• **WHAT IS REQUIRED**
Starting at the first line of the records and stopping at the line that contains "(11.00 s to 12.00 s)", transcribe every line exactly and leave out the pictures.
● ● ● ● ● ● ●
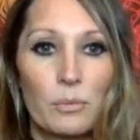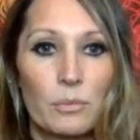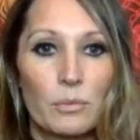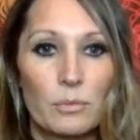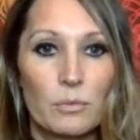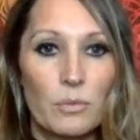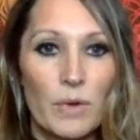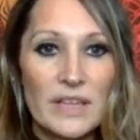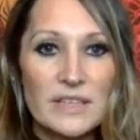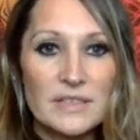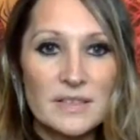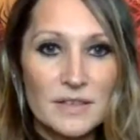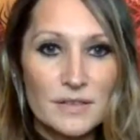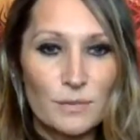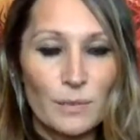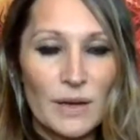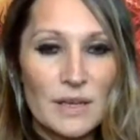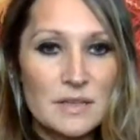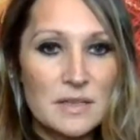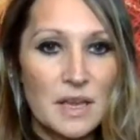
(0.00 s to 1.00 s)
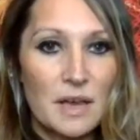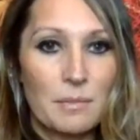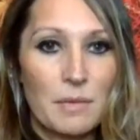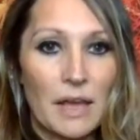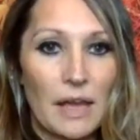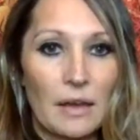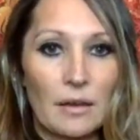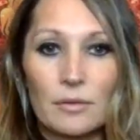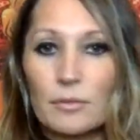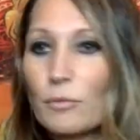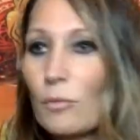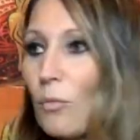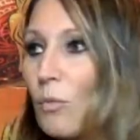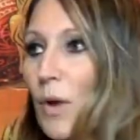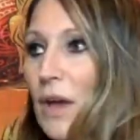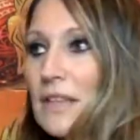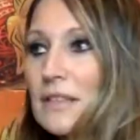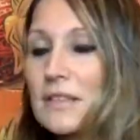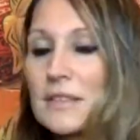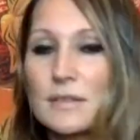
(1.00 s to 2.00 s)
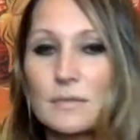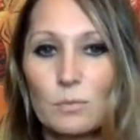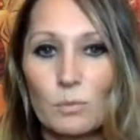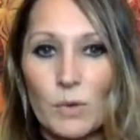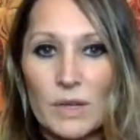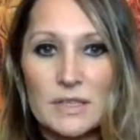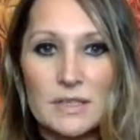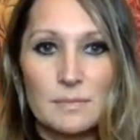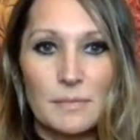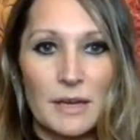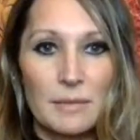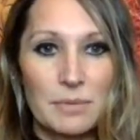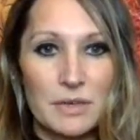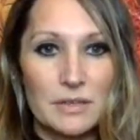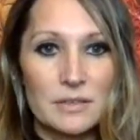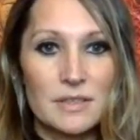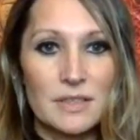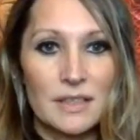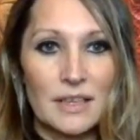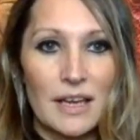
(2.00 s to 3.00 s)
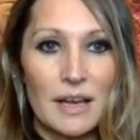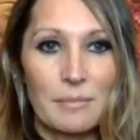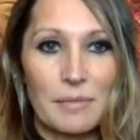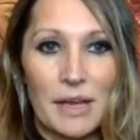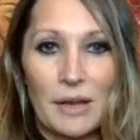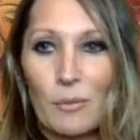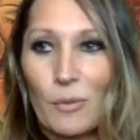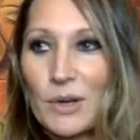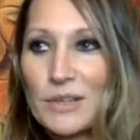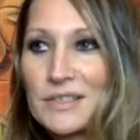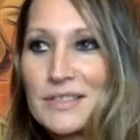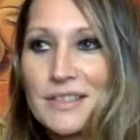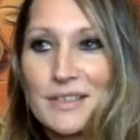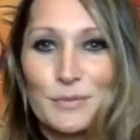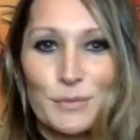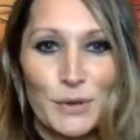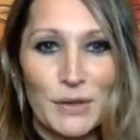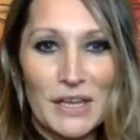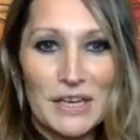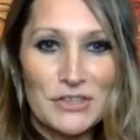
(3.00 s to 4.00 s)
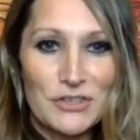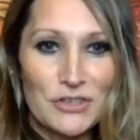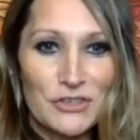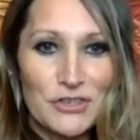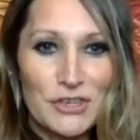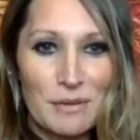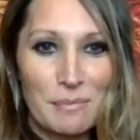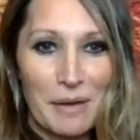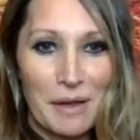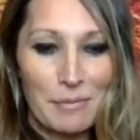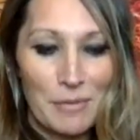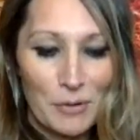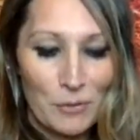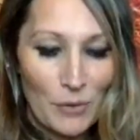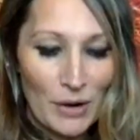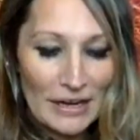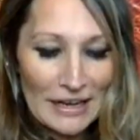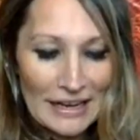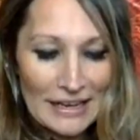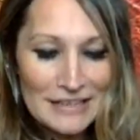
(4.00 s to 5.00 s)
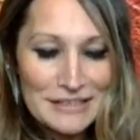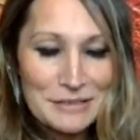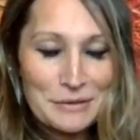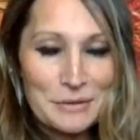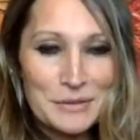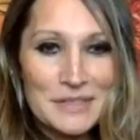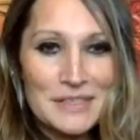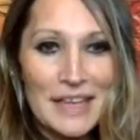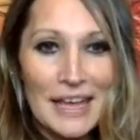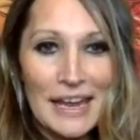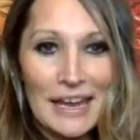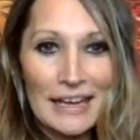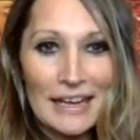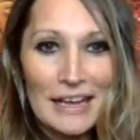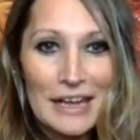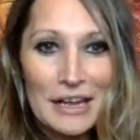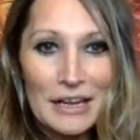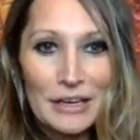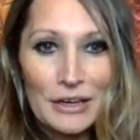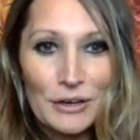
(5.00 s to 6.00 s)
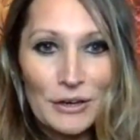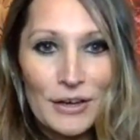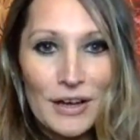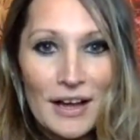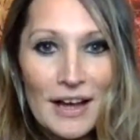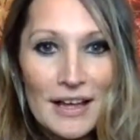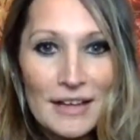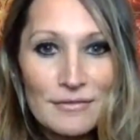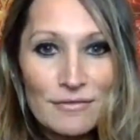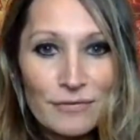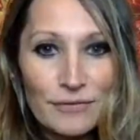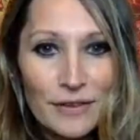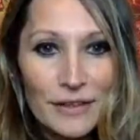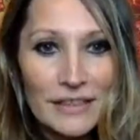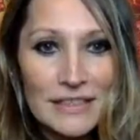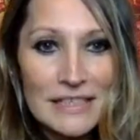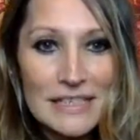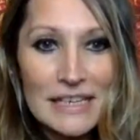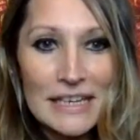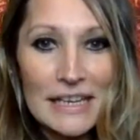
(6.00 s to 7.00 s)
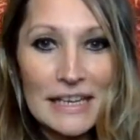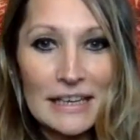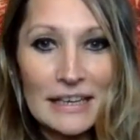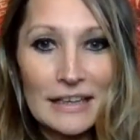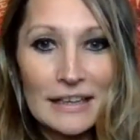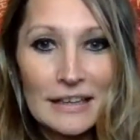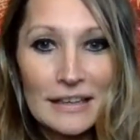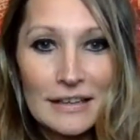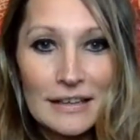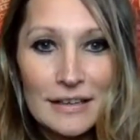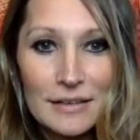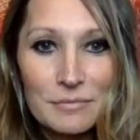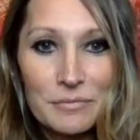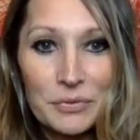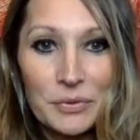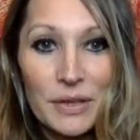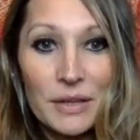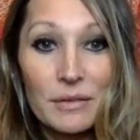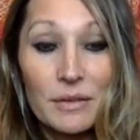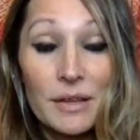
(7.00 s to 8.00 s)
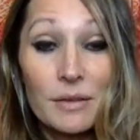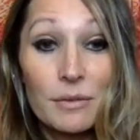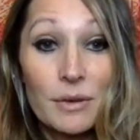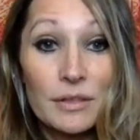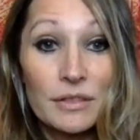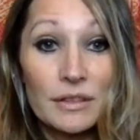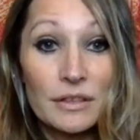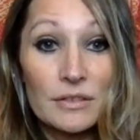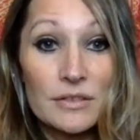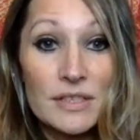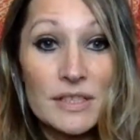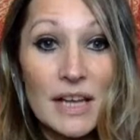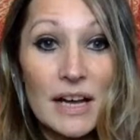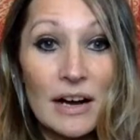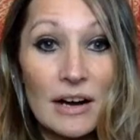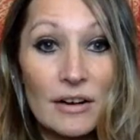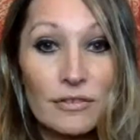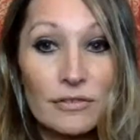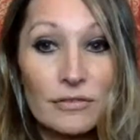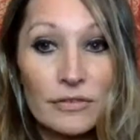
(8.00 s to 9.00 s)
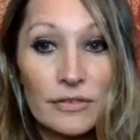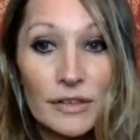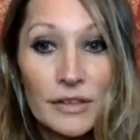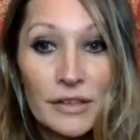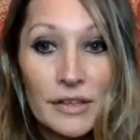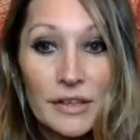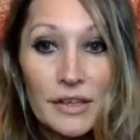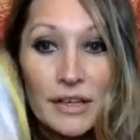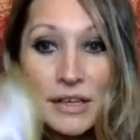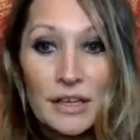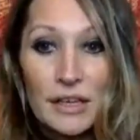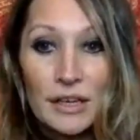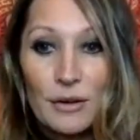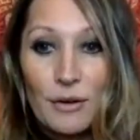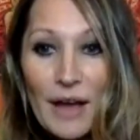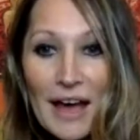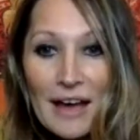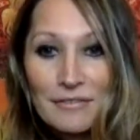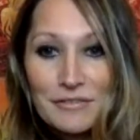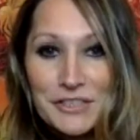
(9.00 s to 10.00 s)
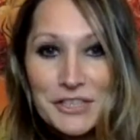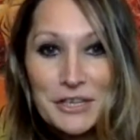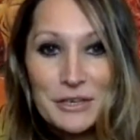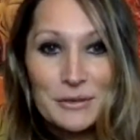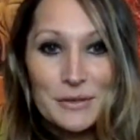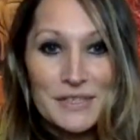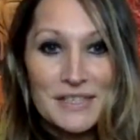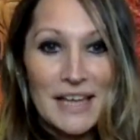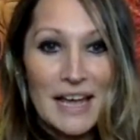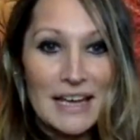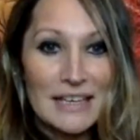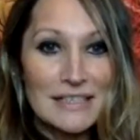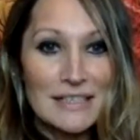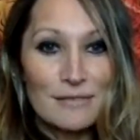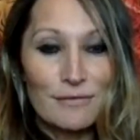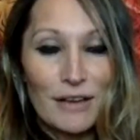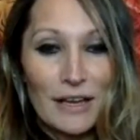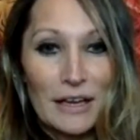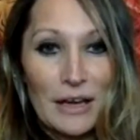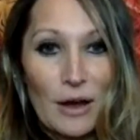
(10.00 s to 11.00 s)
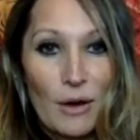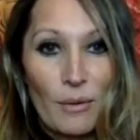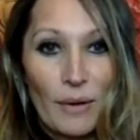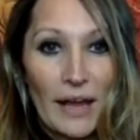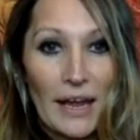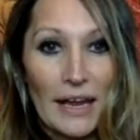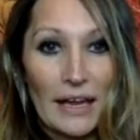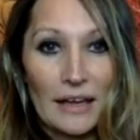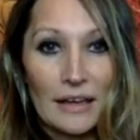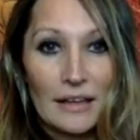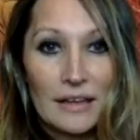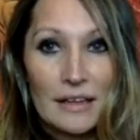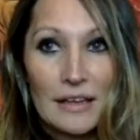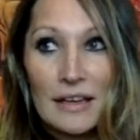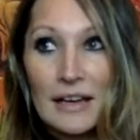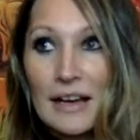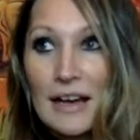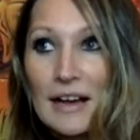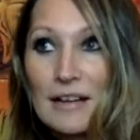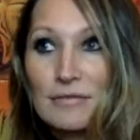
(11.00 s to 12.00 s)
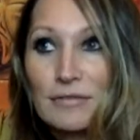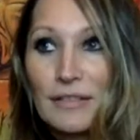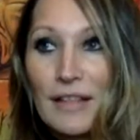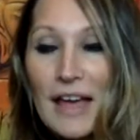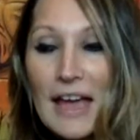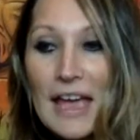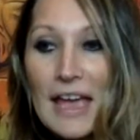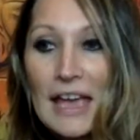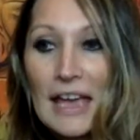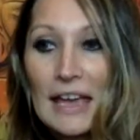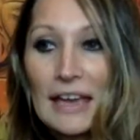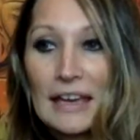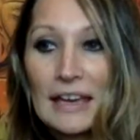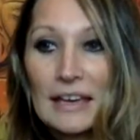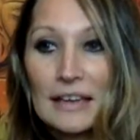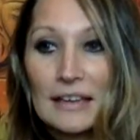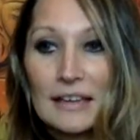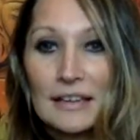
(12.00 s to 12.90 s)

when's this race coming? When's my person coming? Where's this relationship I've been wanting? So it's like you're conflicting completely with yourself. you have two sides of it going, of like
● ● ● ● ● ● ●
• **EXERCISE RESPONSE**
(0.00 s to 1.00 s)
(1.00 s to 2.00 s)
(2.00 s to 3.00 s)
(3.00 s to 4.00 s)
(4.00 s to 5.00 s)
(5.00 s to 6.00 s)
(6.00 s to 7.00 s)
(7.00 s to 8.00 s)
(8.00 s to 9.00 s)
(9.00 s to 10.00 s)
(10.00 s to 11.00 s)
(11.00 s to 12.00 s)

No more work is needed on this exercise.